The long span between the concrete guardrails of the bridge had been narrowed by coils of concertina wire, reducing the traffic flow to a single lane past the central checkpoint. A round, pole-mounted signal board, white toward the east and presumably red on the other face, reached from the kiosk.

An attendant bolted out of the kiosk, waving his empty hands above his head. He was running toward the armored vehicles rather than away, but he didn't have a prayer of reaching safety in either direction.

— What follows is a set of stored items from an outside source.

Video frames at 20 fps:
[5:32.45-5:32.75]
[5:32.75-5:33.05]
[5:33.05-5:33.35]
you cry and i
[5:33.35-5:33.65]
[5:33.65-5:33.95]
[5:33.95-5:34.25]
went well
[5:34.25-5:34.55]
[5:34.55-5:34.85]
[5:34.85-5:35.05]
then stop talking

The flash of Deathdealer's main gun ended the possibility of a threat lurking within the kiosk and crisped the attendant on his third stride.

"All Tootsie!" Ranson shouted. "Watch the left of the near side, there's bandits!"

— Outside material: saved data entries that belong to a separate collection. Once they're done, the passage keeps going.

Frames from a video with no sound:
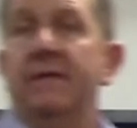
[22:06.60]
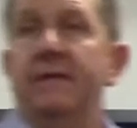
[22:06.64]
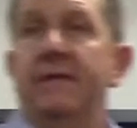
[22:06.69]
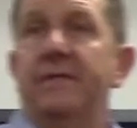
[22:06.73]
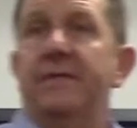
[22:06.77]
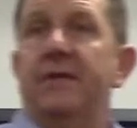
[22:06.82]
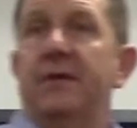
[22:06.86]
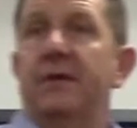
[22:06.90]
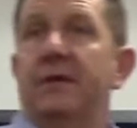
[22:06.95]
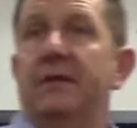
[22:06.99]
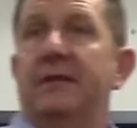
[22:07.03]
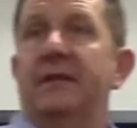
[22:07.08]
you've
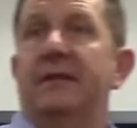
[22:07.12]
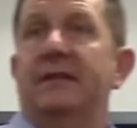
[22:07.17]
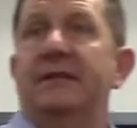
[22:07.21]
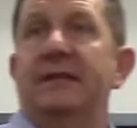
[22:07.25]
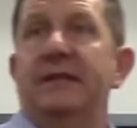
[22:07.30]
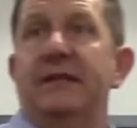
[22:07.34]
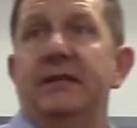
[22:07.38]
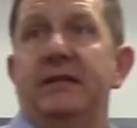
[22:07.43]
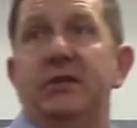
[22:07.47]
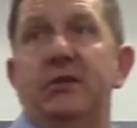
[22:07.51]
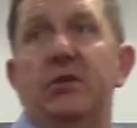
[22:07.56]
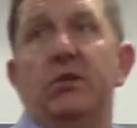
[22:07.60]
got this
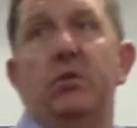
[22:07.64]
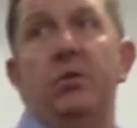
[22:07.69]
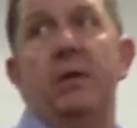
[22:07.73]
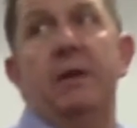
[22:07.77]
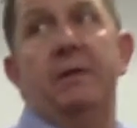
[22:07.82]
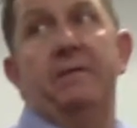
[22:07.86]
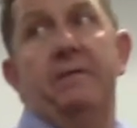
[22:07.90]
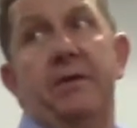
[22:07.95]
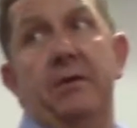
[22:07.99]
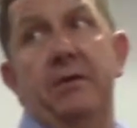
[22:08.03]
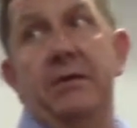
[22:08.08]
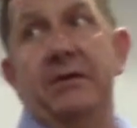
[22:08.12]
issue, you
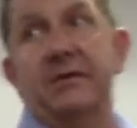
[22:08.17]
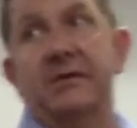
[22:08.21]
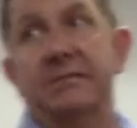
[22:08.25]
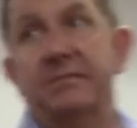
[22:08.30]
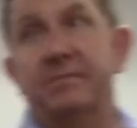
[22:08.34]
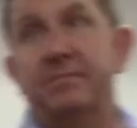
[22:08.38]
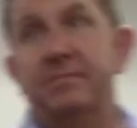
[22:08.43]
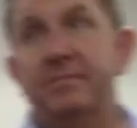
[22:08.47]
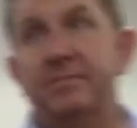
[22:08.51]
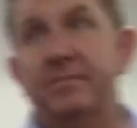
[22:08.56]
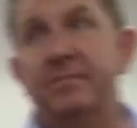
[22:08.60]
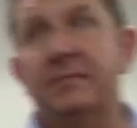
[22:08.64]
went through this,
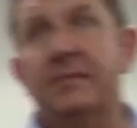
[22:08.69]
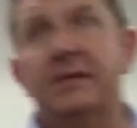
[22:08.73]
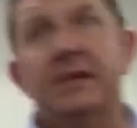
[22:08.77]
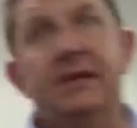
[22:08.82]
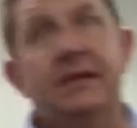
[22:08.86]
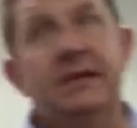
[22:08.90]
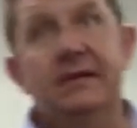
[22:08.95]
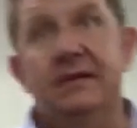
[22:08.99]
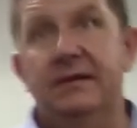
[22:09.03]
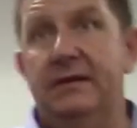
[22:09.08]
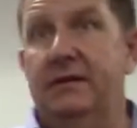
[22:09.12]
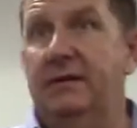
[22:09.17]

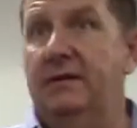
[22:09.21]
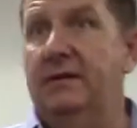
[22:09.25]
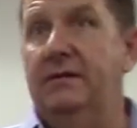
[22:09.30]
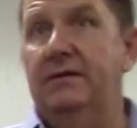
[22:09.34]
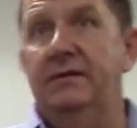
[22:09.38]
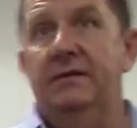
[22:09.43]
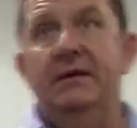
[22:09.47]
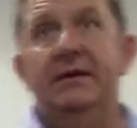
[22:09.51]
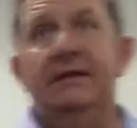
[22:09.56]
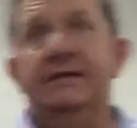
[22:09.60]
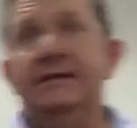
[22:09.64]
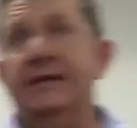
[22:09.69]
let's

The gunners on her combat cars were momentarily blind as they bucked out of the fireball to which they had reduced the trucks. That made them a dangerously good target for the riflemen firing from the downslope.

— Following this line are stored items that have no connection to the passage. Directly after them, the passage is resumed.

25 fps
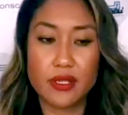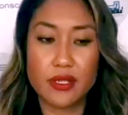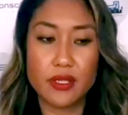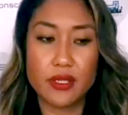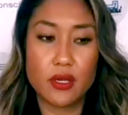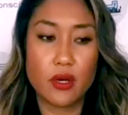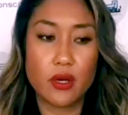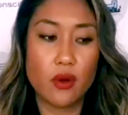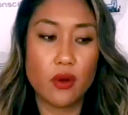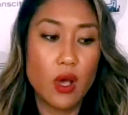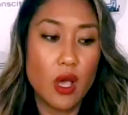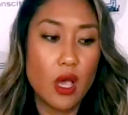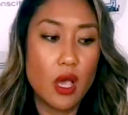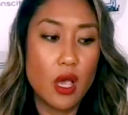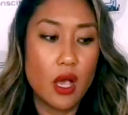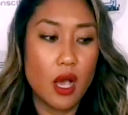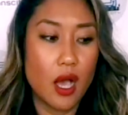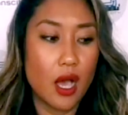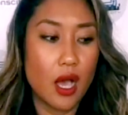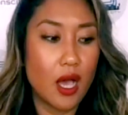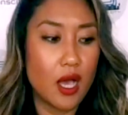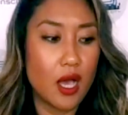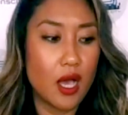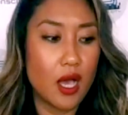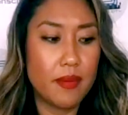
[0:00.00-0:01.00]
So
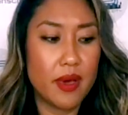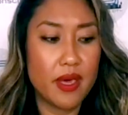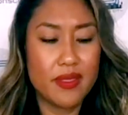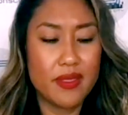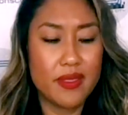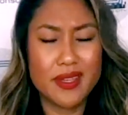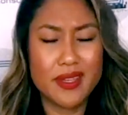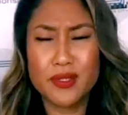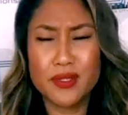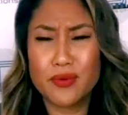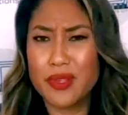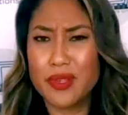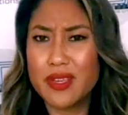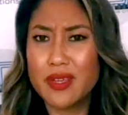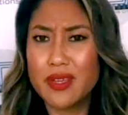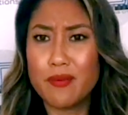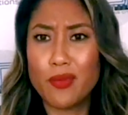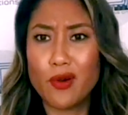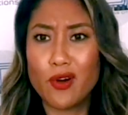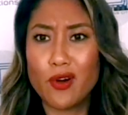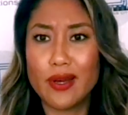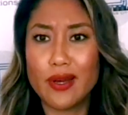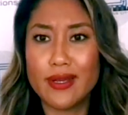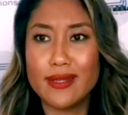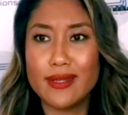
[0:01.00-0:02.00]
that's really
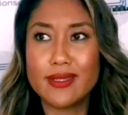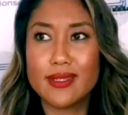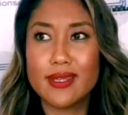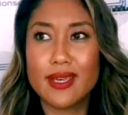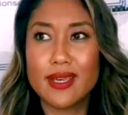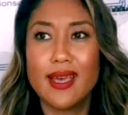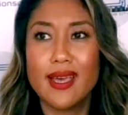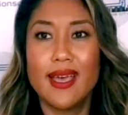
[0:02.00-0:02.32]
important.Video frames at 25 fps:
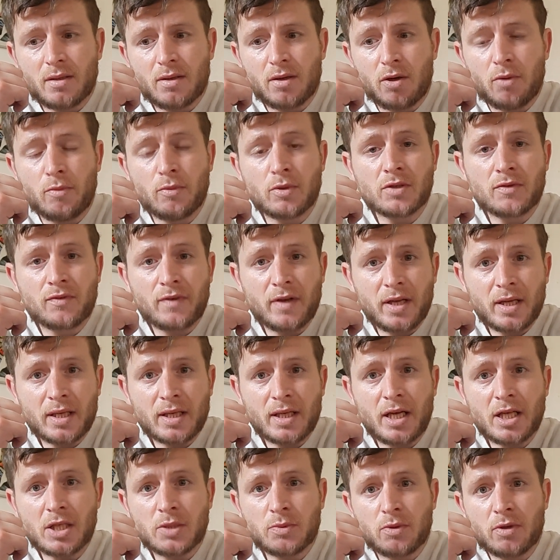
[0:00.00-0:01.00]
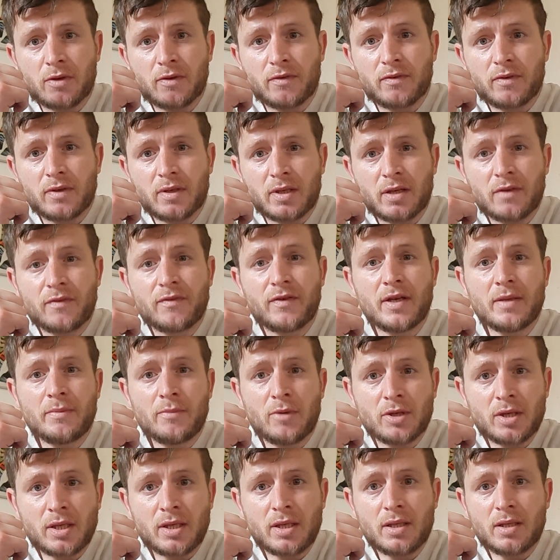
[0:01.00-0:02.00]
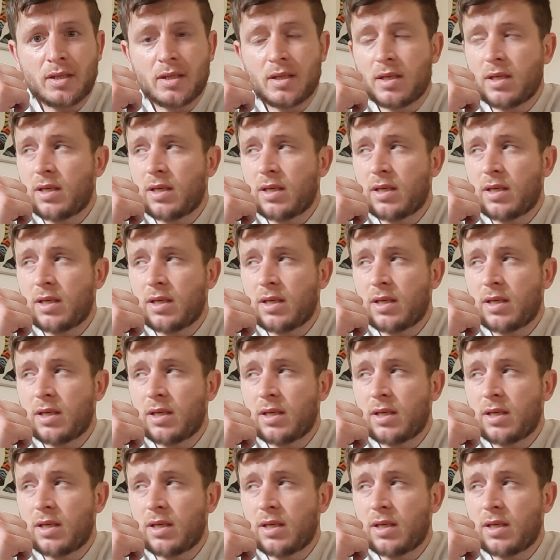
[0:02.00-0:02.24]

almost 30 grand worth of fake money,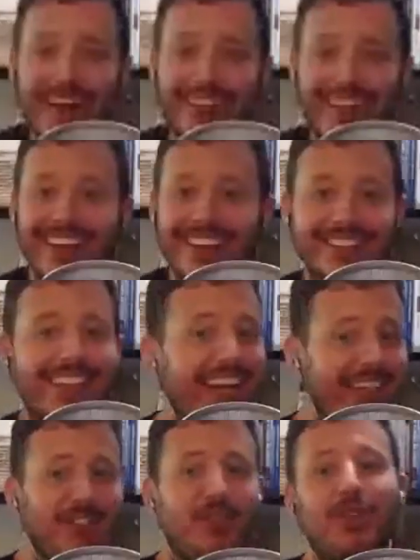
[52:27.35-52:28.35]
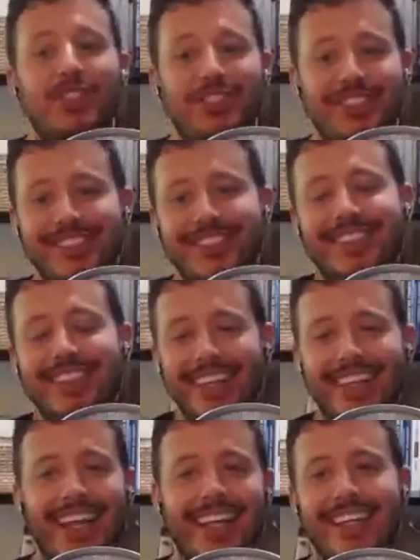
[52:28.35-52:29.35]
this. That is Christian's thing
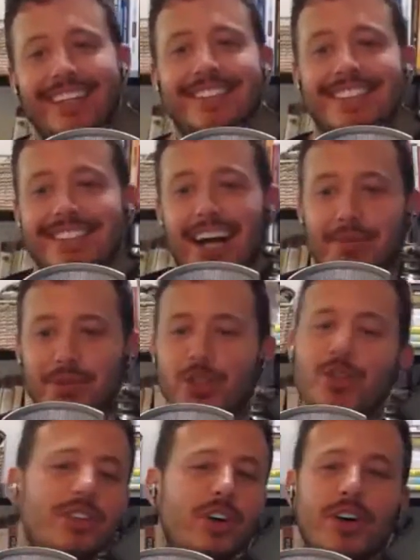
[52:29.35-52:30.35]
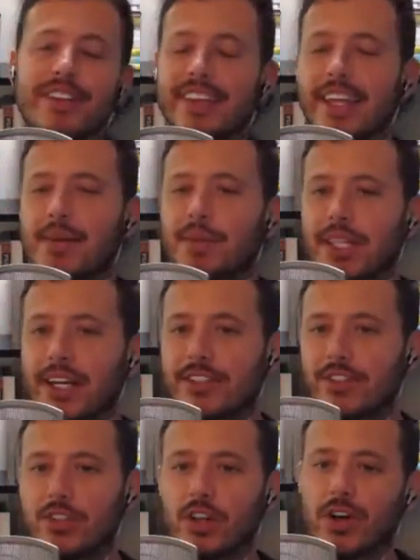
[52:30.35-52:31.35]
that he has adopted. You can call it the MLS. You can call itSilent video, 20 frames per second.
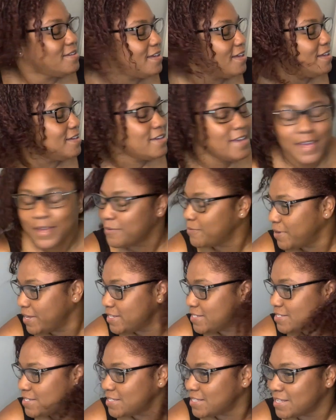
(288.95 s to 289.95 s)
I can't
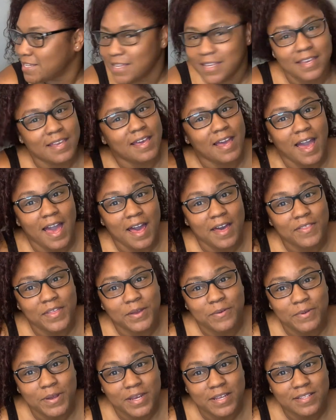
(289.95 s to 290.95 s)
wait to see how
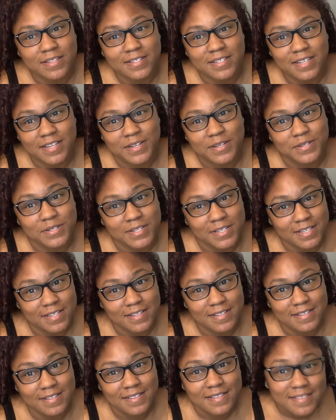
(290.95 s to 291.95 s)
the regular gel
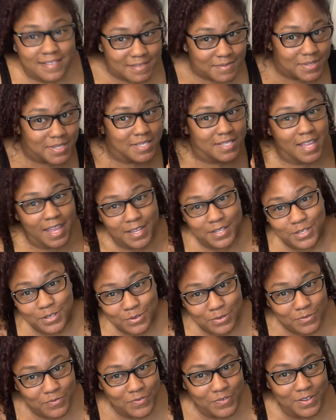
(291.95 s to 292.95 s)
does. Stay
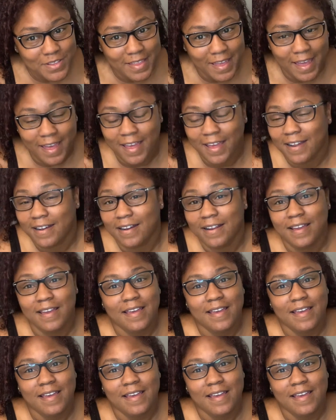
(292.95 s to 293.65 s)
tuned for that.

Those Consies were good. Caught completely by surprise, hideously outgunned—and still managing to make real pests of themselves. Hammer could use more recruits of their caliber—

To replace the troops this run was going to use up.

Sparks cascaded in all directions as Deathdealer entered the bridge approach and Albers, the only experienced tank driver in the task force, dropped his skirts so low they scraped. The truck-width passage across the bridge was too narrow for the blowers, and there wasn't time for the lengthy spooling and restringing of the barriers that would've been required during a normal down-time move.

June Ranson felt the satisfaction common to any combat soldier when circumstances permit him to use the quick and dirty way to achieve his objective. But that didn't mean there weren't risks . . . .

Deathdealer hit the first frame and smashed it to kindling while loops of wire humped like terrified caterpillars. Strands bunched and sparkled. The tank slid forward at forty kph, grinding the concertina wire between the guardrail and the vehicle's own hundred and seventy tonnes.

The wire couldn't stop a tank or even a combat car, but any loop that snaked its way into a fan intake would lock up the nacelle as sure as politicians lie. A bulldozer with treads for traction was the tool of choice for clearing this sort of entanglement; but, guided by a driver as expert as Albers, a tank would do the job just fine.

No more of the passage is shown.